# Supplied data
◆ ◆ ◆ ◆ ◆ ◆ ◆

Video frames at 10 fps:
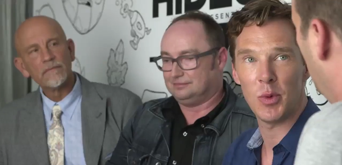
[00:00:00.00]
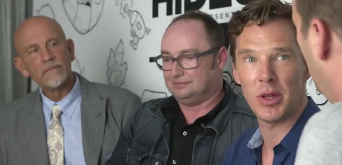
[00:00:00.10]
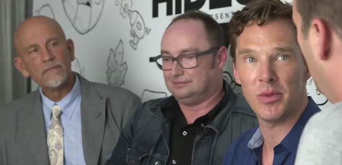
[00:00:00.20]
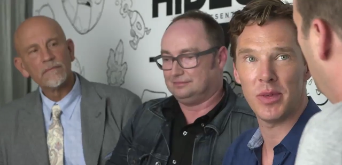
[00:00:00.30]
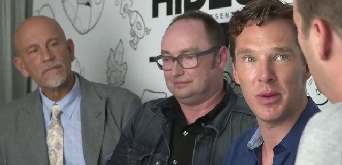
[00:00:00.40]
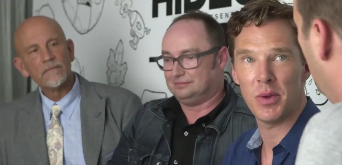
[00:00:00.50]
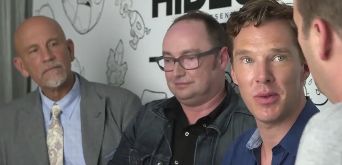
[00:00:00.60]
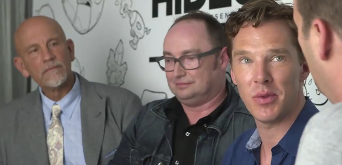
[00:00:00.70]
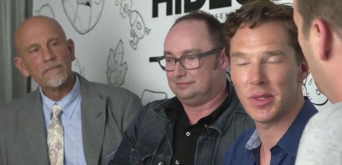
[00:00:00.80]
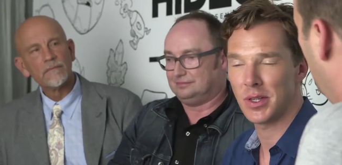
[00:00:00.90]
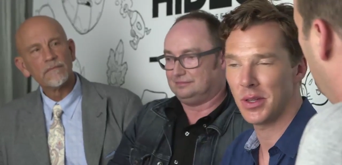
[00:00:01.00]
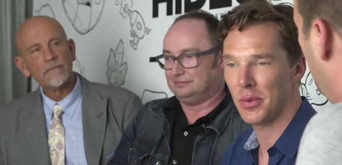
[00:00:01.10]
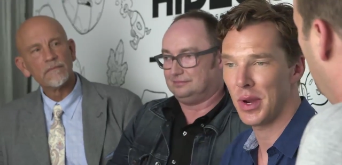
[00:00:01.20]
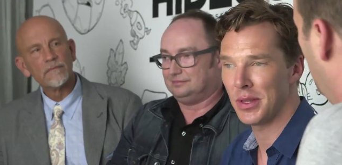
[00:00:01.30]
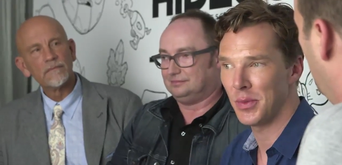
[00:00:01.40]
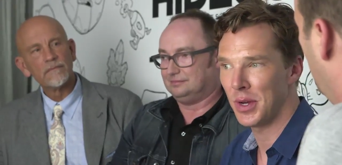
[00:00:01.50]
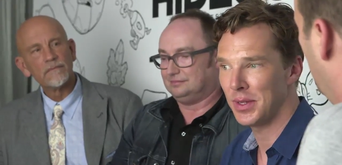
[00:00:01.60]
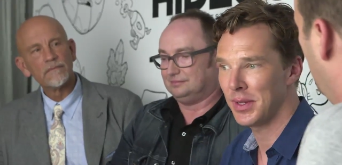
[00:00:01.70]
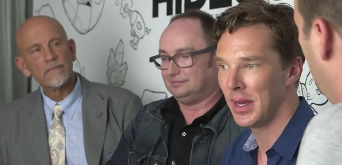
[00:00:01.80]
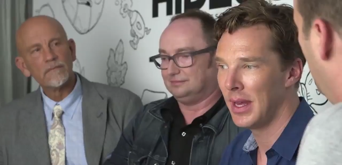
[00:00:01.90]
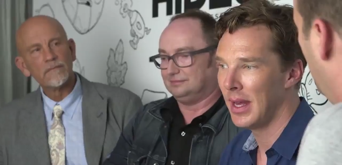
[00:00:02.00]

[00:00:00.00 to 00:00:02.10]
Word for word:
Speaker 1: animal welfare wherever it's under threat in the world.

◆ ◆ ◆ ◆ ◆ ◆ ◆

# Aim of the task
Text only, pictures out: give every record again as written.

# Result below
Video frames at 10 fps:
[00:00:00.00]
[00:00:00.10]
[00:00:00.20]
[00:00:00.30]
[00:00:00.40]
[00:00:00.50]
[00:00:00.60]
[00:00:00.70]
[00:00:00.80]
[00:00:00.90]
[00:00:01.00]
[00:00:01.10]
[00:00:01.20]
[00:00:01.30]
[00:00:01.40]
[00:00:01.50]
[00:00:01.60]
[00:00:01.70]
[00:00:01.80]
[00:00:01.90]
[00:00:02.00]

[00:00:00.00 to 00:00:02.10]
Word for word:
Speaker 1: animal welfare wherever it's under threat in the world.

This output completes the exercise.